*PROBLEM TO SOLVE:*
Please write out exactly the lines of the data below from the line holding "[0:03.60-0:04.50]" through the line holding "Transcript: f of", and leave out the rest.

*LISTED ENTRIES:*
================================

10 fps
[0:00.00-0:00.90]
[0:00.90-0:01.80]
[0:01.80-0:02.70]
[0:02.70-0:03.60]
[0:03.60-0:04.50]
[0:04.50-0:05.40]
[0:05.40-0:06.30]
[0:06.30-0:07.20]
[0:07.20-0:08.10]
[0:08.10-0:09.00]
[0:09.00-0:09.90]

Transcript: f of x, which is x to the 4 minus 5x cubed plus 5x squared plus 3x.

================================

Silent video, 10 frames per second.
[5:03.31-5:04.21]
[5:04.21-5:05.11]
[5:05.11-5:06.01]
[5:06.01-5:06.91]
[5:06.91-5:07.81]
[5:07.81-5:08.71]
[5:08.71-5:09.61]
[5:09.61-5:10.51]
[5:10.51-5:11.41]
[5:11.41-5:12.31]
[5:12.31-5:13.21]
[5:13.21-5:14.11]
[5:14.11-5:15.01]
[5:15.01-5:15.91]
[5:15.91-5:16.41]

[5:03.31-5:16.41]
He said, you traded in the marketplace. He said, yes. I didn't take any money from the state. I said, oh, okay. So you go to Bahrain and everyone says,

================================

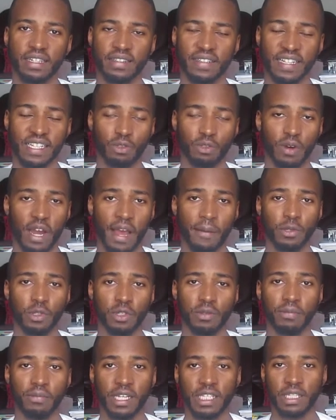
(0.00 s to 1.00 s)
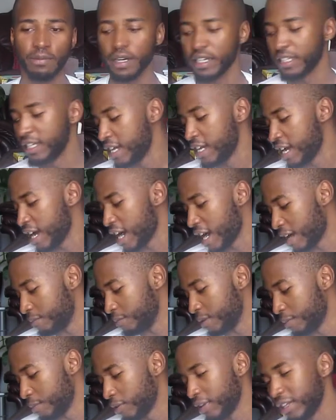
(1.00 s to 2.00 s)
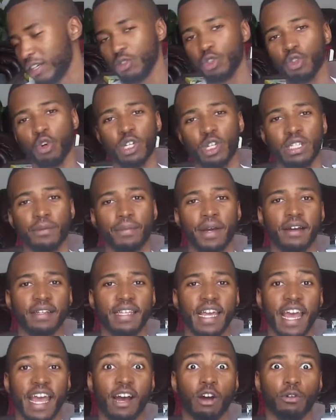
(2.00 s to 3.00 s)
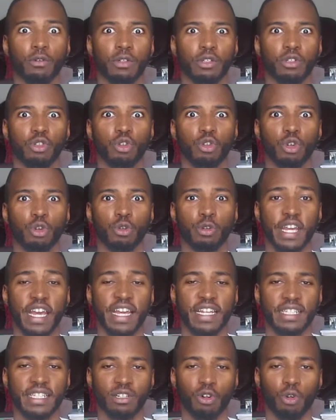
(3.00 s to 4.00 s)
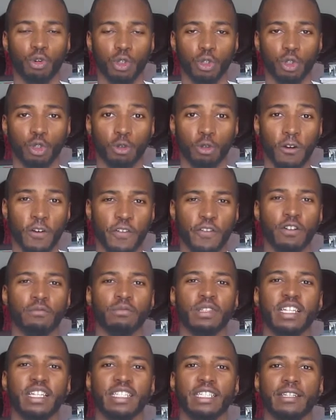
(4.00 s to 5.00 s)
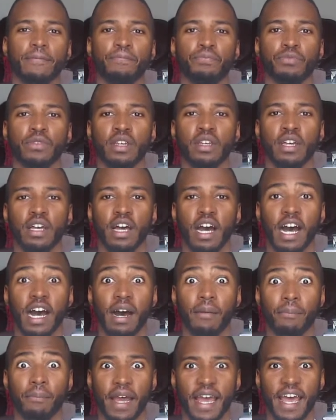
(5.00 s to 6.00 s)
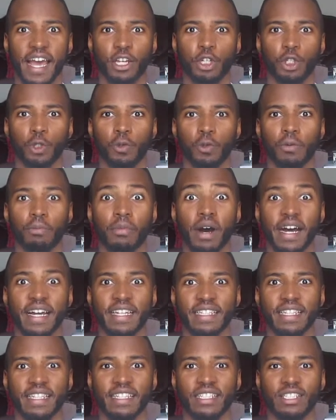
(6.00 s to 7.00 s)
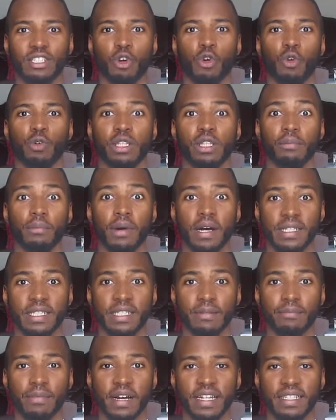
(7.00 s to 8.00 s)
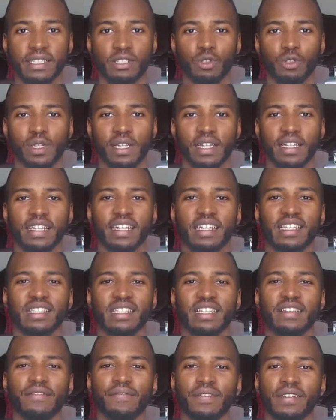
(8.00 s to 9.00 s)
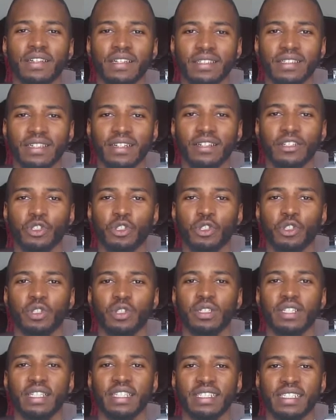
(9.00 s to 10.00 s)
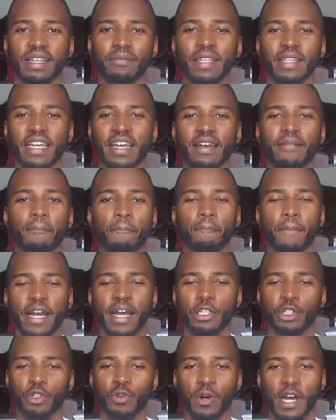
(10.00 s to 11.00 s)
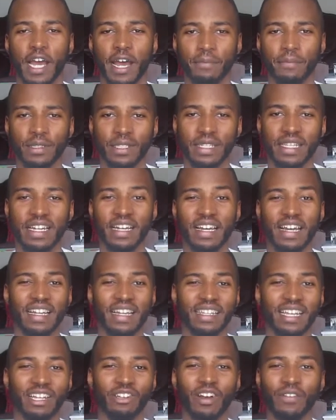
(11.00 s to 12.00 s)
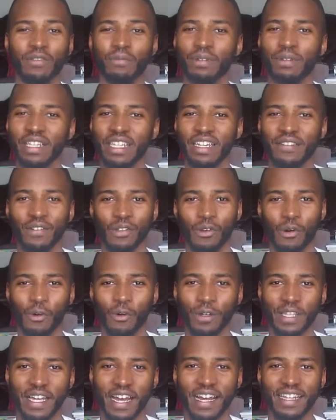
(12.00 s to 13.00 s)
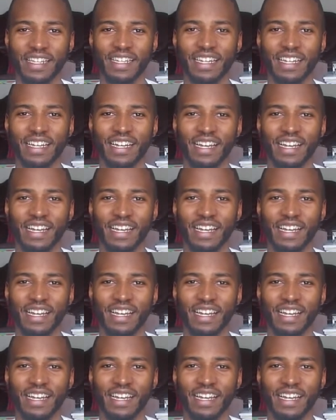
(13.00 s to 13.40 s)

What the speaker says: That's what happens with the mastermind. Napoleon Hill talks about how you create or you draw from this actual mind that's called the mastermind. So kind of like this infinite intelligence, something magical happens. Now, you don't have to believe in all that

================================

*SOLUTION TO THE PROBLEM:*
[0:03.60-0:04.50]
[0:04.50-0:05.40]
[0:05.40-0:06.30]
[0:06.30-0:07.20]
[0:07.20-0:08.10]
[0:08.10-0:09.00]
[0:09.00-0:09.90]

Transcript: f of x, which is x to the 4 minus 5x cubed plus 5x squared plus 3x.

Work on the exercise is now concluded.